Rosemary Hardy has first and foremost become known for her performances of 20th Century
music, being particularly associated with composers such as Oliver Knussen and Gyorgy
Kurtag. She was “Max” in Oliver Knussen’s “Where the Wild Things Are” at the National
Theatre, London and at Glyndebourne Opera. She also recorded this role and that of “Rhoda”
in “Higglety Pigglety Pop!”, the companion piece to “Where the Wild Things Are”.
She is one of very few exponents of Gyorgy Kurtag’s “The Messages of the late
R.V.Troussova”, which she recorded with the Ensemble Modern under Peter Eotvos, and
Kurtag’s virtuoso “ The Sayings of Peter Bornemisza”, a “concerto” for voice and piano
which she performed many times together with the great French pianist, Pierre Laurent
Aimard, notably at the Paris Autumn Festival. She was chosen by Gyorgy Ligeti to record for
Sony his early songs in Hungarian. Her recording of “Troussova” was awarded the Deutsche
Schallplatten Prize and the Edison Prize, whilst the Ligeti recording was nominated for a
Grammy.
She has enjoyed a 20 year association with Reinbert de Leeuw and the Schoenberg Ensemble,
Amsterdam, with whom she has toured extensively both in Europe and the USA in works by
composers such as Zemlinsky and Szymanowsky up to distinguished composers of the
Netherlands Ton de Leeuw and Klaas de Fries.

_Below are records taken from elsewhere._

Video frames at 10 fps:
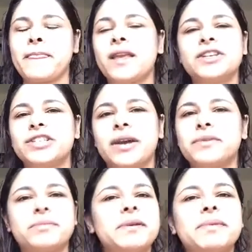Share
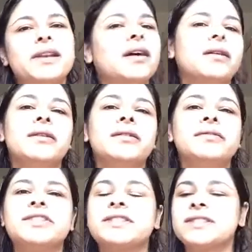with me below.
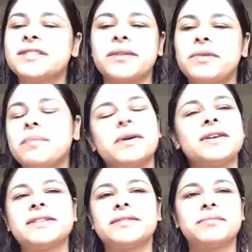Just send me a
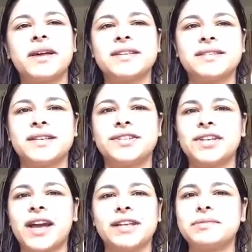personal
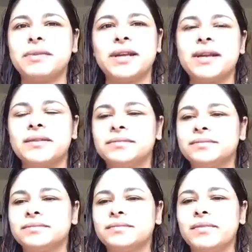message. Add me.
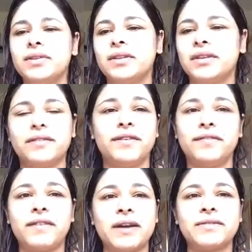If you
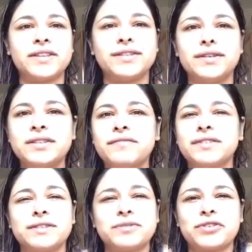found this
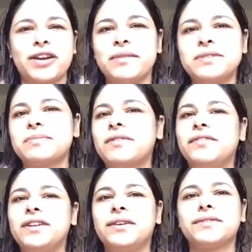useful, subscribe to my
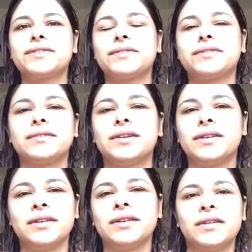videos on
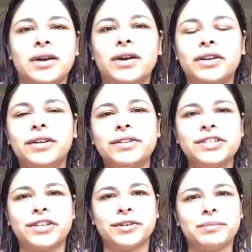
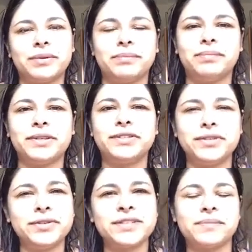YouTube. But
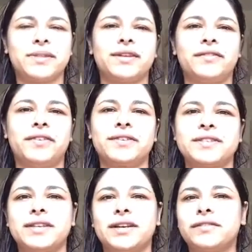do something for
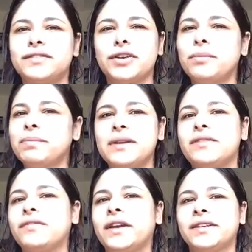yourself. Don't be
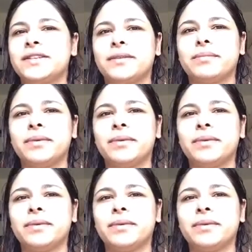the victim.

Among the great works of the 20th Century Rosemary Hardy has performed can be included
“Erwartung” by Arnold Schoenberg, which she sang with the Cleveland Orchestra under
Christoph von Dohnanyi and with the Stockholm Philharmonic and Gothenburg Symphony
Orchestras under Sir Andrew Davis, and the great Messiaen song cycle, “Poemes pour Mi”,
with the BBC Symphony Orchestra under Sir Andrew Davis in Westminster Cathedral, and
subsequently with the Mahler Chamber Orchestra under Daniel Harding, BBC Scottish
Symphony Orchestra under Ilan Volkov, and the BBC Philharmonic under Reinbert de
Leeuw. Rosemary Hardy has been associated with a wide range of composers from our time,
from Xenakis to Birtwistle, Nicola Lefanu to Jonathan Harvey, Pierre Boulez to Wolfgang
Rihm. This commitment continues unabated, most recently in a performance in November
2009 at the Zurich New Music Days of Milton Babbitt’s “Philomel”, for soprano and
electronics, and the first performance on November 28th, 2009 of “Wenn Du mich horst,
klopf zweimal” for soprano and string quartet, by the young Turkish composer, Zeynep
Gedizlioglu, commissioned and performed by the Xenia Ensemble at Festival Estovest in
Turin, Italy.
Rosemary Hardy is a linguist, having lived and worked not only in her native UK, but also in
Hungary, Sweden, France, Switzerland, Germany and Turkey. She is also known as an
experienced teacher, from courses at the Britten Pears School in Aldeburgh, England, the
Crescendo Summer Institute for the Arts in Hungary, as well as numerous projects in Sweden.